3) What went wrong in the first place (of the Obama presidency) was that too much went right.  He never was able to learn from adversity, as he never saw any—

(Author’s note: The following is a brief run through of Barack Obama’s political career: Barack Obama’s state Senate opponents had their voting petition signatures invalidated, including the seat’s incumbent Alice Palmer.  In Obama’s Democrat primary run for a seat in the federal Senate, court sealed documents were unsealed (by media pressure) on Democrat candidate Blair Hull.  The unsealed documents showed a protection order issued by Hull’s wife against Hull, and it included allegations of threats and abuse.  Something similar happened during Obama’s general election run for the Senate, months later, in which court sealed documents were unsealed (by media pressure, surprised?!) to reveal allegations candidate Jack Ryan’s attempts to get his “unwilling” Hollywood wife Jeri Ryan to have public sex in New York and Paris.  Then, finally, there was the September 2008 financial collapse that ruined John McCain in his run for the presidency.  (McCain was ahead in the polls at the time of the collapse.)

—In the course of these runs, Obama never learned to build and maintain coalitions; they simply assembled around him. He never argued people around from different positions, he simply inspired them to vague aspirations. He never passed laws, much less tried to enforce them. His idea of leading was making a speech. Miraculous things seemed to happen around him: In his breakout run that made him a national figure, he faced opposition from candidates who were sidelined by scandals before he could face them. In the Democrats’ primaries, he emerged as the candidate from academia and of the liberal white upper classes, a tranche often doomed by its want of appeal to minorities. As a black academic, he won nonwhites over, and his coalition formed by itself. His governing theory was that he would make speeches and win people over; then Nancy Pelosi would twist arms, or break them. That worked for a while, until Pelosi lost power, and so did his speeches. As a result he now seems to have run out of options, and strategies. There was, it appears, no plan B.

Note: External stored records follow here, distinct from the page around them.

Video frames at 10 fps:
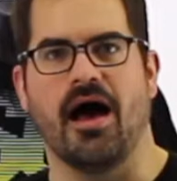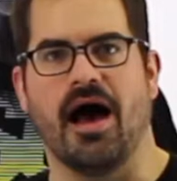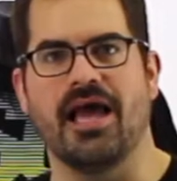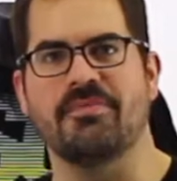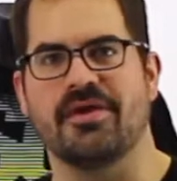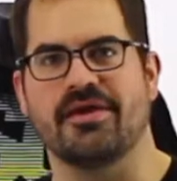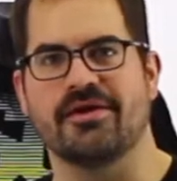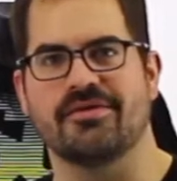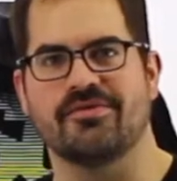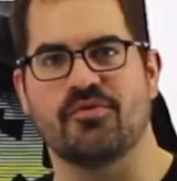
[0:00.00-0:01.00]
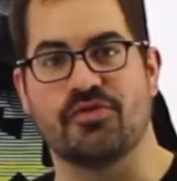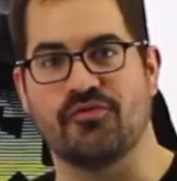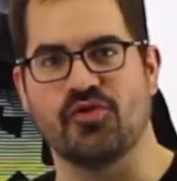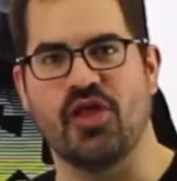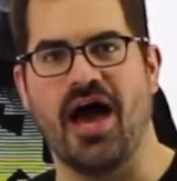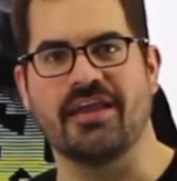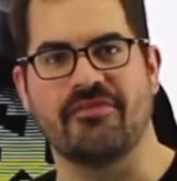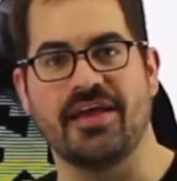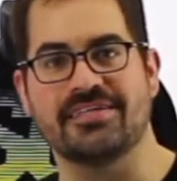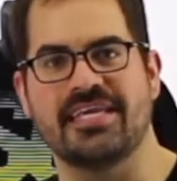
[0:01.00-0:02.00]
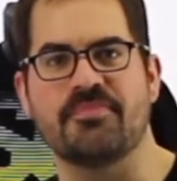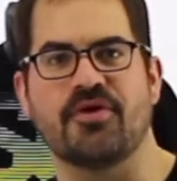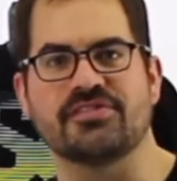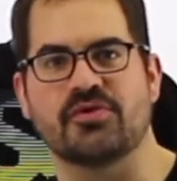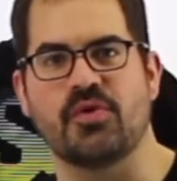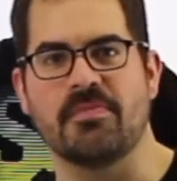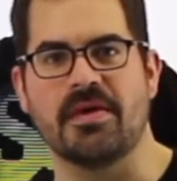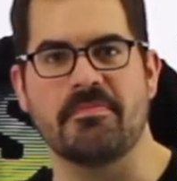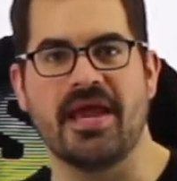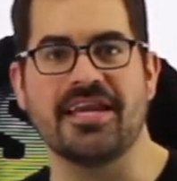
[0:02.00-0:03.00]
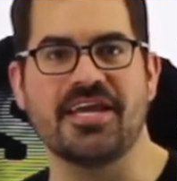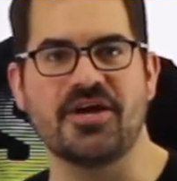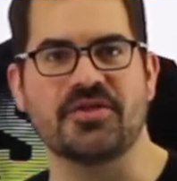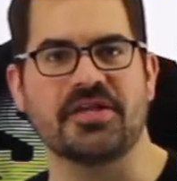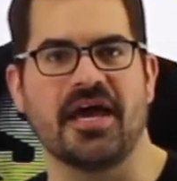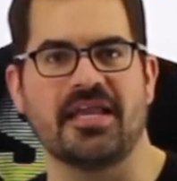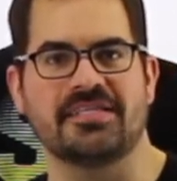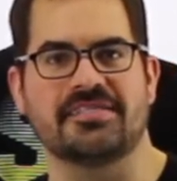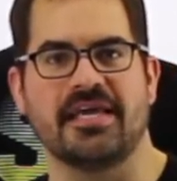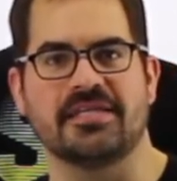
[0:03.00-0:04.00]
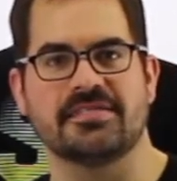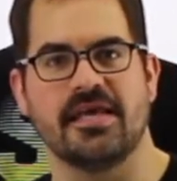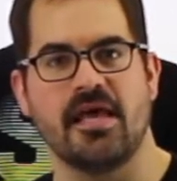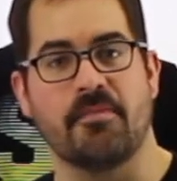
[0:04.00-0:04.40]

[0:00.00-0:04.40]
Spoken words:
I am here with a full line of Hicks heat press equipment made here in the United States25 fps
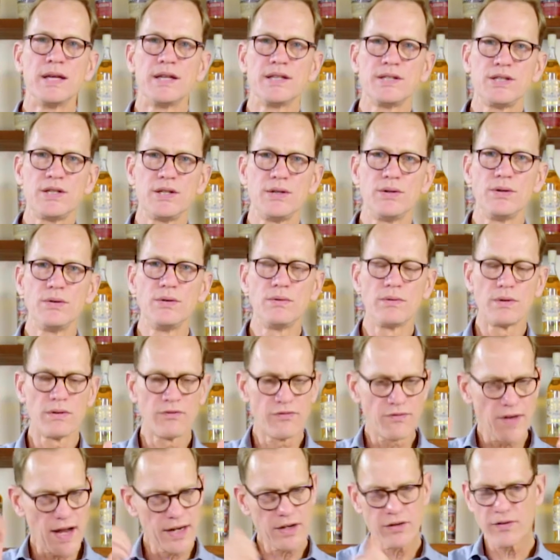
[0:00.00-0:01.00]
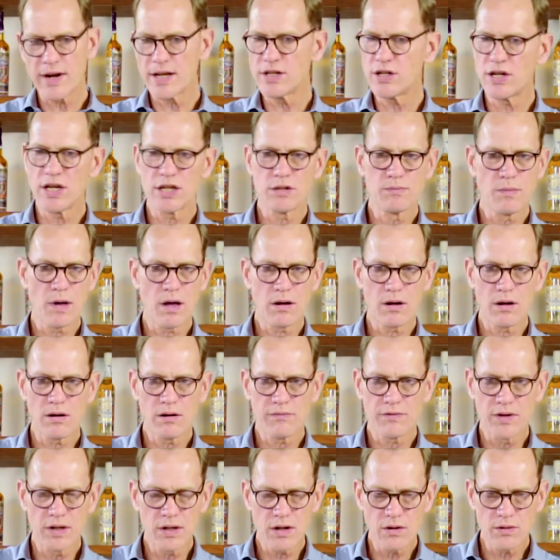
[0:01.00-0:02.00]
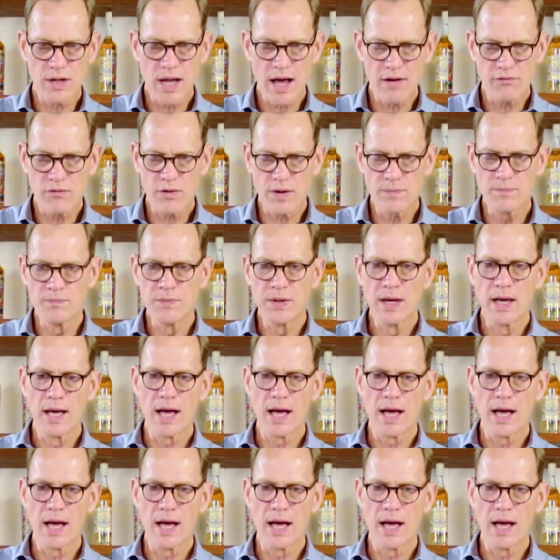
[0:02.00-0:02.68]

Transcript: to find a great cheesemonger if you don't have one,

4) On Obamacare: “-As for people not caring about the mechanics of passage, it turned out people cared. A Gallup poll showed that all adults, Republicans, and—crucially—independent voters considered the passage of the bill an “abuse of power” by margins of 53-40, 86-11, and 53-36. As lifelong Democrat, Pat Caddell would say later, “Because of the way it was passed, as a crime against democracy, the country has simply not accepted it.” The Wall Street Journal’s James Taranto added, “There is no precedent for a massive, unpopular expansion of the welfare state that has support only within one party. It’s possible that Americans would grudgingly come to accept it. .  .  . It’s also possible that they would hate it even more. .  .  . Obama and Pelosi not only are trifling with their party’s short-term prospects, but are putting at risk its long term viability.”

5) Other presidents have failed by doing too little or nothing; Obama is the first to do himself in through hyperactivity. For a success, he is surely a failed politician. But then, what made him a success?